According to an open-access Editor’s Choice article in ARRS’ American Journal of Roentgenology (AJR), convolutional neural networks (CNN) trained to identify abnormalities on upper extremity radiographs are susceptible to a ubiquitous confounding image feature that could limit their clinical utility: radiograph labels.

“We recommend that such potential image confounders be collected when possible during dataset curation, and that covering these labels be considered during CNN training,” wrote corresponding author Paul H. Yi from the University of Maryland’s Medical Intelligent Imaging Center in Baltimore.

Yi and team’s retrospective study evaluated 40,561 upper extremity musculoskeletal radiographs from Stanford’s MURA dataset that were used to train three DenseNet-121 CNN classifiers. Three inputs were used to distinguish normal from abnormal radiographs: original images with both anatomy and labels; images with laterality and/or technologist labels subsequently covered by a black box; images where anatomy had been removed and only labels remained.

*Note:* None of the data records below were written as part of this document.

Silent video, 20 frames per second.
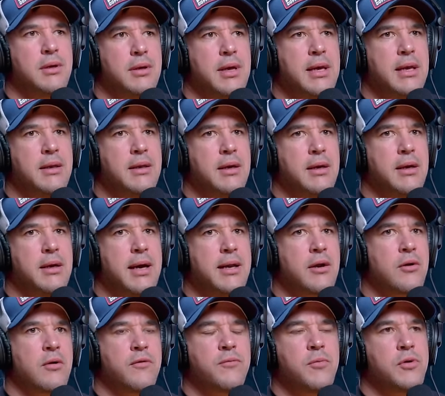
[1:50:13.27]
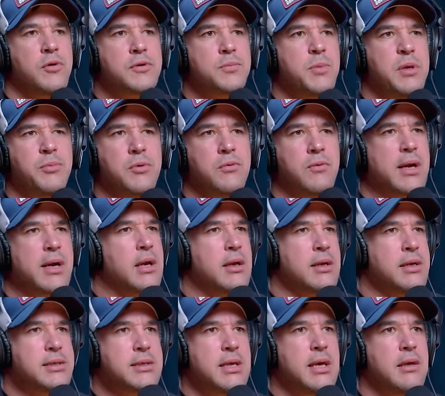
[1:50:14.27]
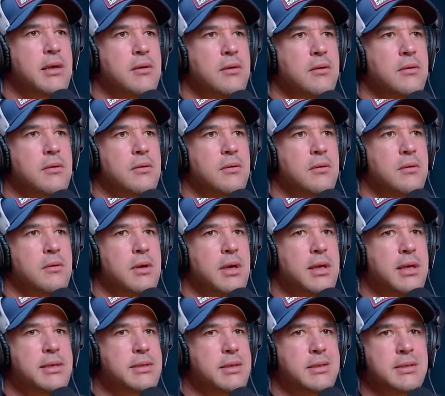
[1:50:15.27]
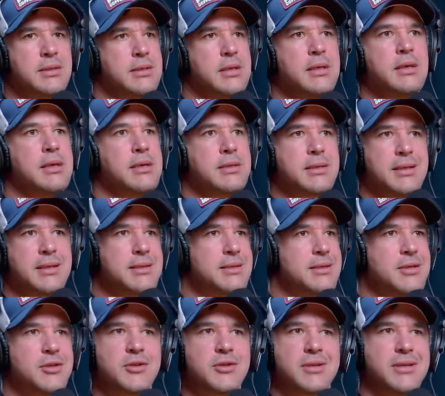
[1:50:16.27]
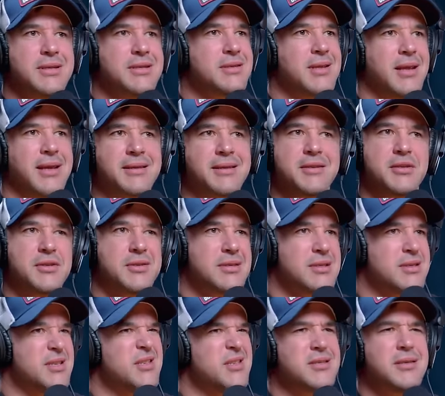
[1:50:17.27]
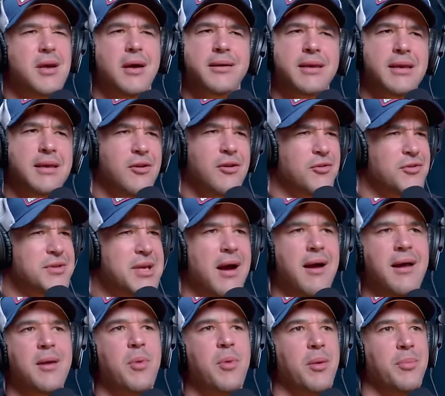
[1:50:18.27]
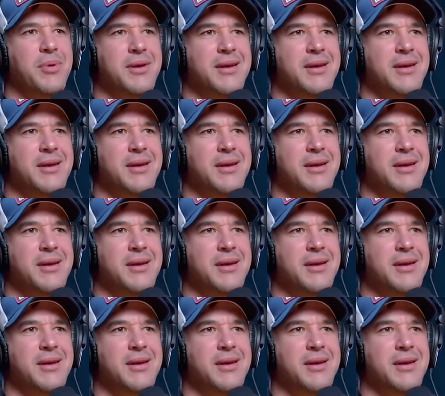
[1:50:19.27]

And I don't know if most people recognize that. Mm. And it's insidious. And it's like just sucking your time up.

For the original radiographs, AUC was 0.844, frequently emphasizing laterality and/or technologist labels for decision-making. Covering these labels increased AUC to 0.857 (p=.02) and redirected CNN attention from the labels to the bones. Using labels alone, AUC was 0.638, indicating that radiograph labels are associated with abnormal examinations.

“While we can infer that labels are associated with normal versus abnormal disease categories,” the authors of this AJR article added, “we cannot determine the specific aspect of the labels that resulted in their being confounding factors.”